— Work to complete —
Your reply is to be the lines below, exactly as written, with images omitted.

(Information given)

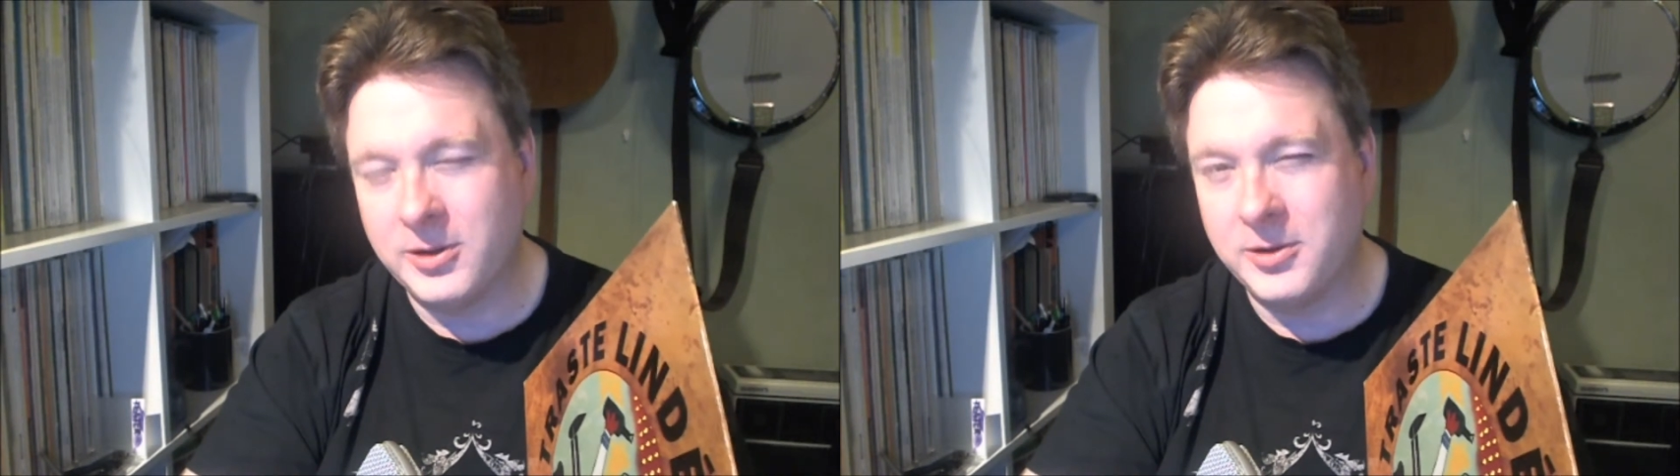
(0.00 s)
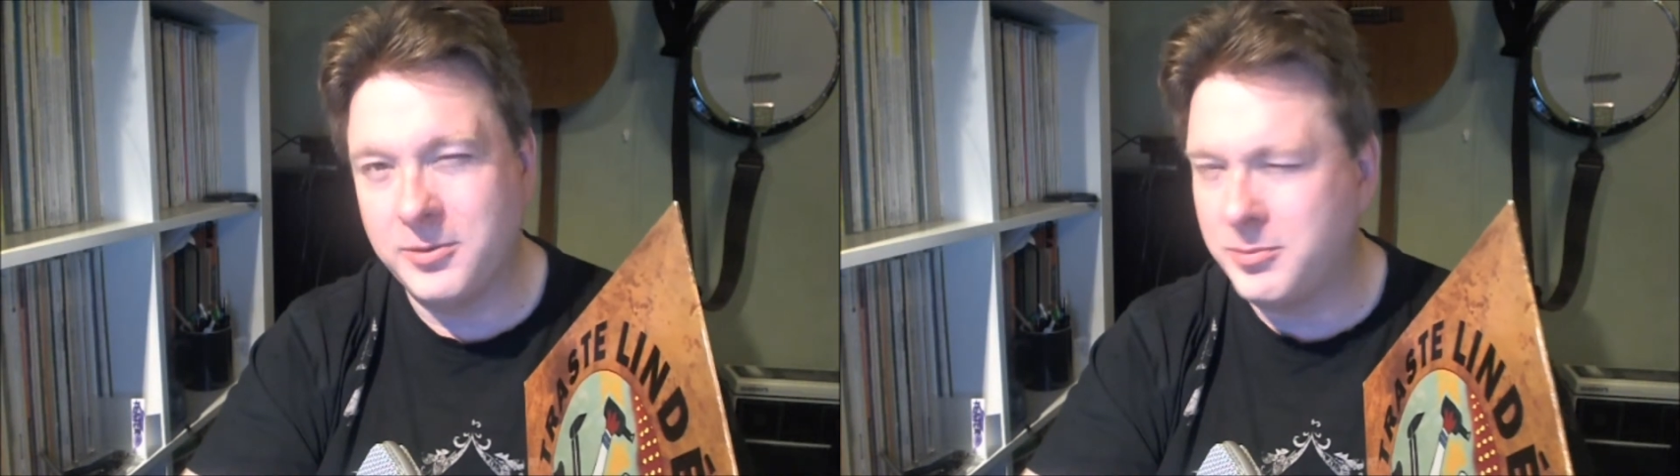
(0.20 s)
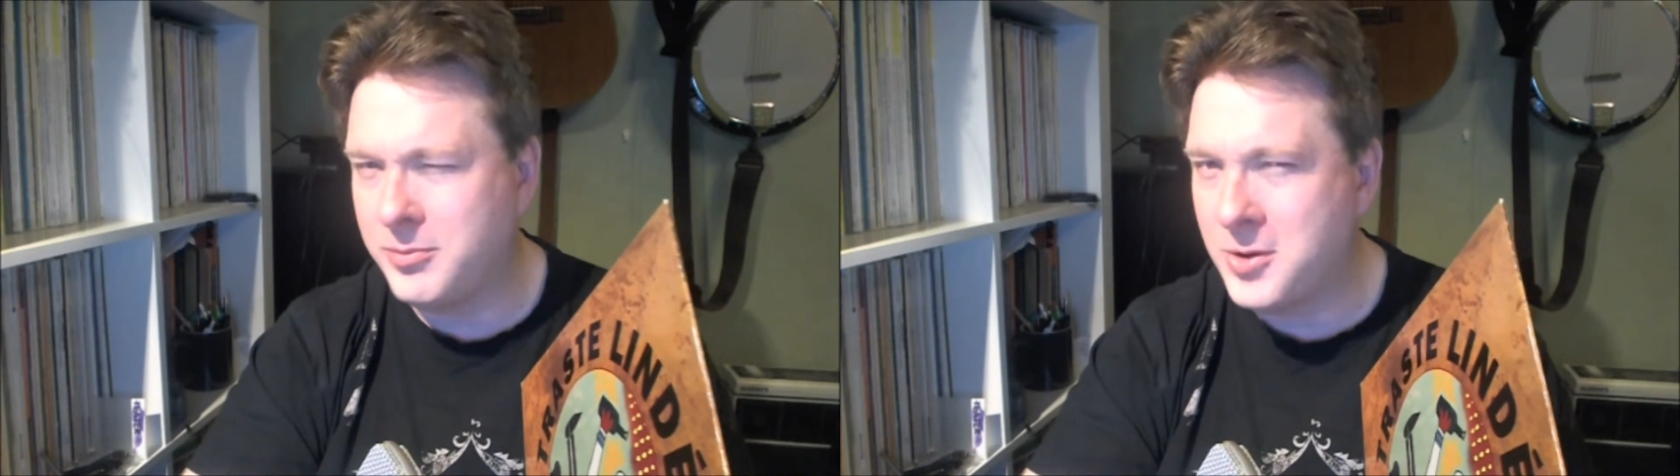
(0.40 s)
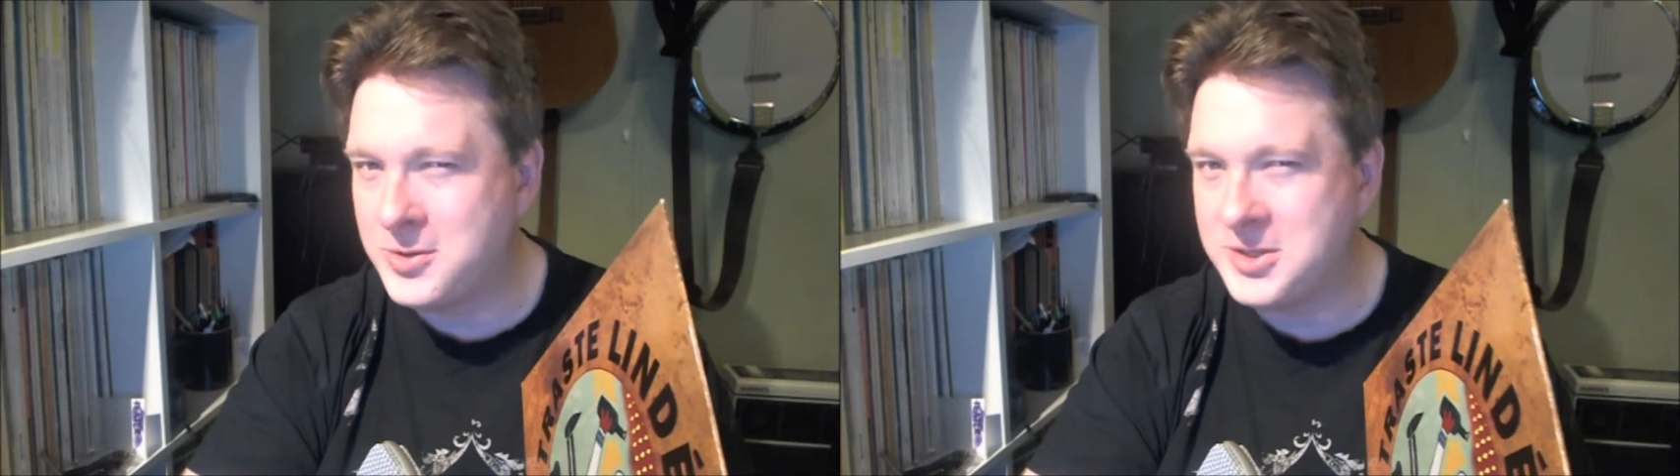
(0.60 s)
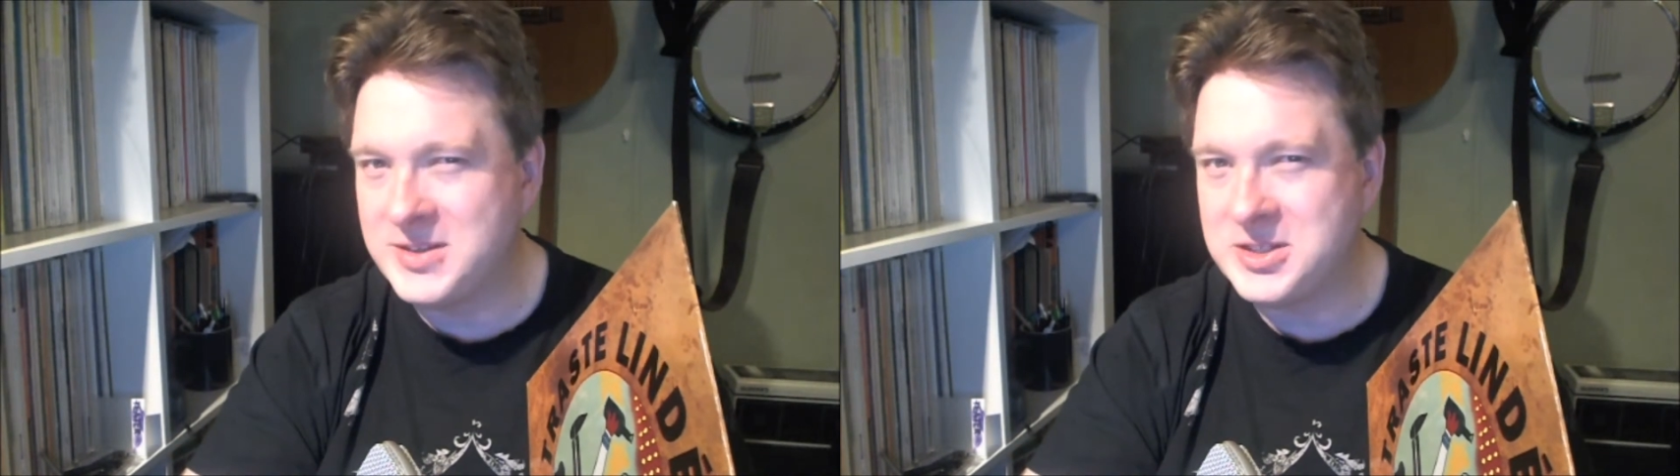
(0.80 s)

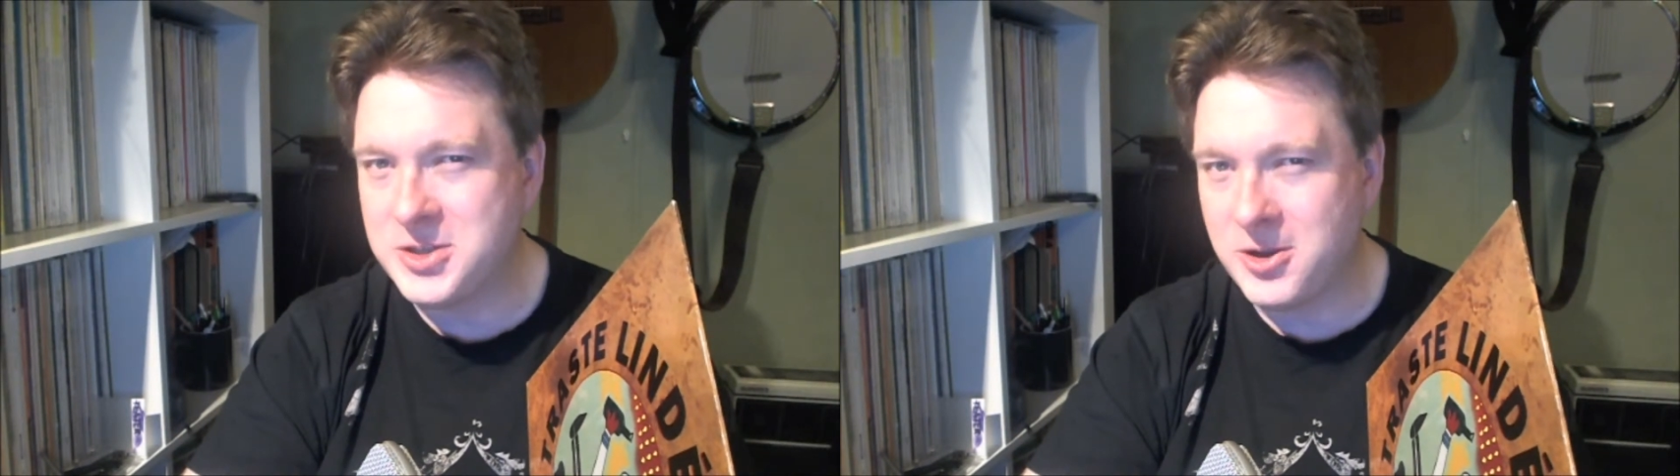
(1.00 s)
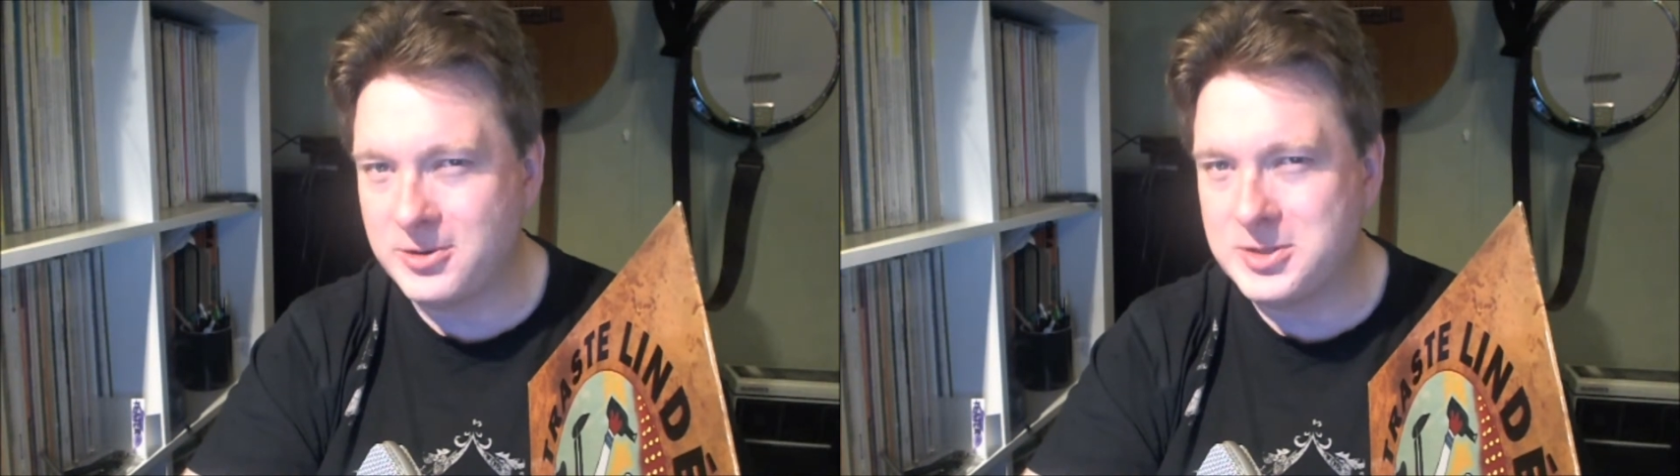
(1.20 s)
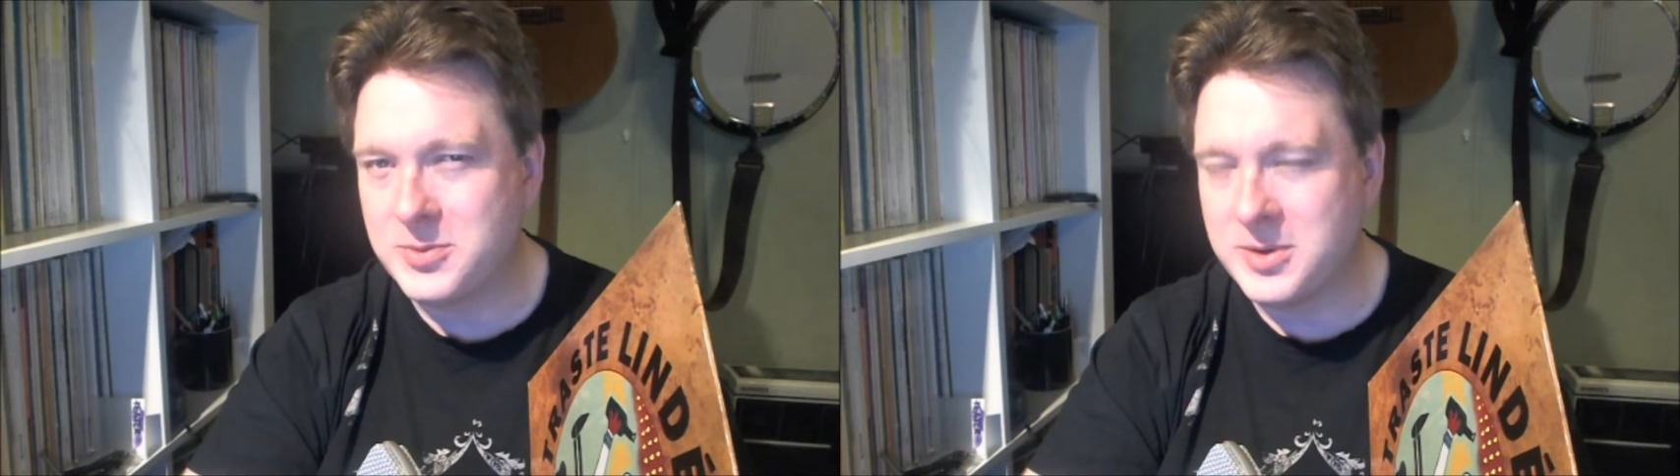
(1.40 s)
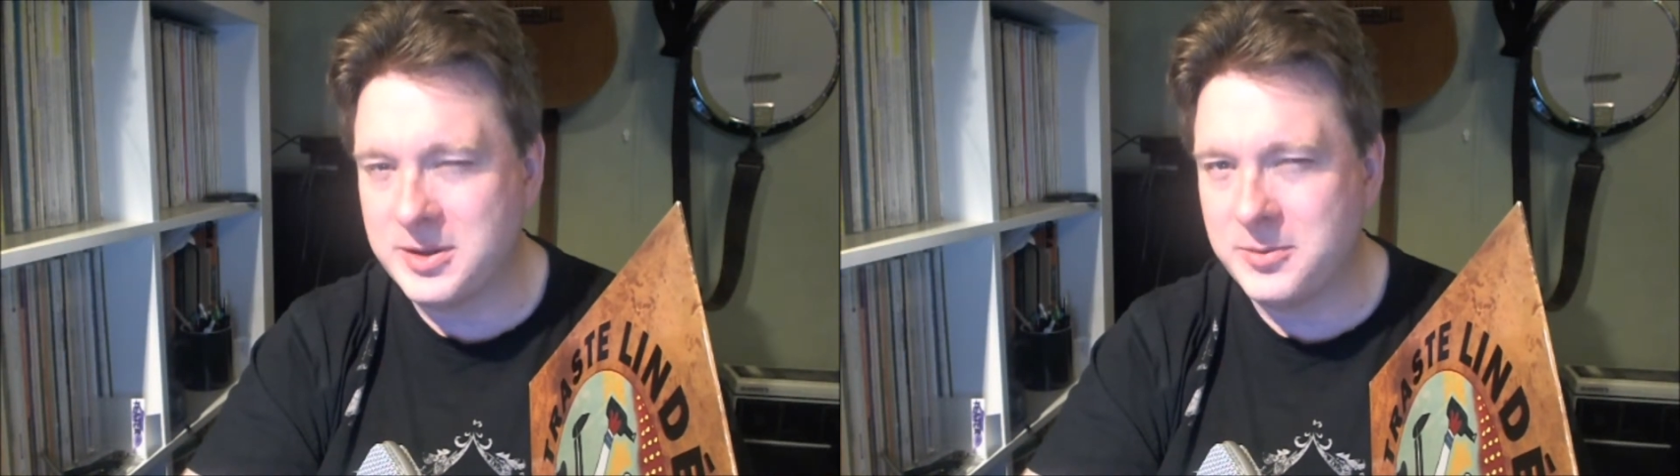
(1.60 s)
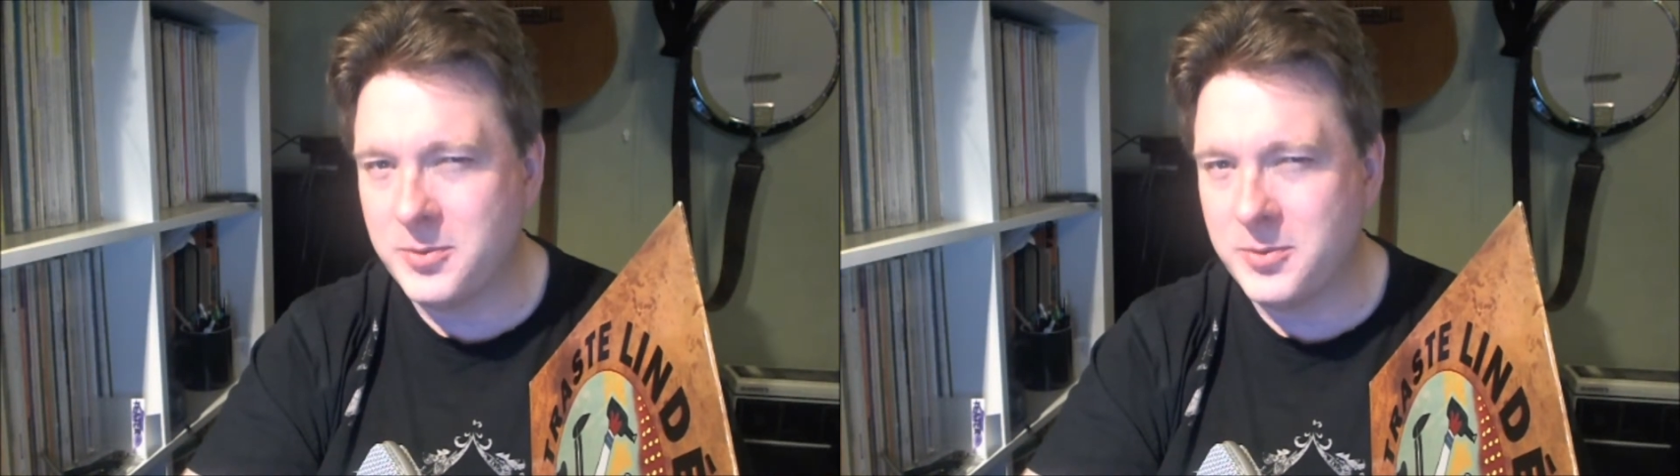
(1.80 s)
Most of his songs were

(End Information given)

— Task answer —
(0.00 s)
(0.20 s)
(0.40 s)
(0.60 s)
(0.80 s)

(1.00 s)
(1.20 s)
(1.40 s)
(1.60 s)
(1.80 s)
Most of his songs were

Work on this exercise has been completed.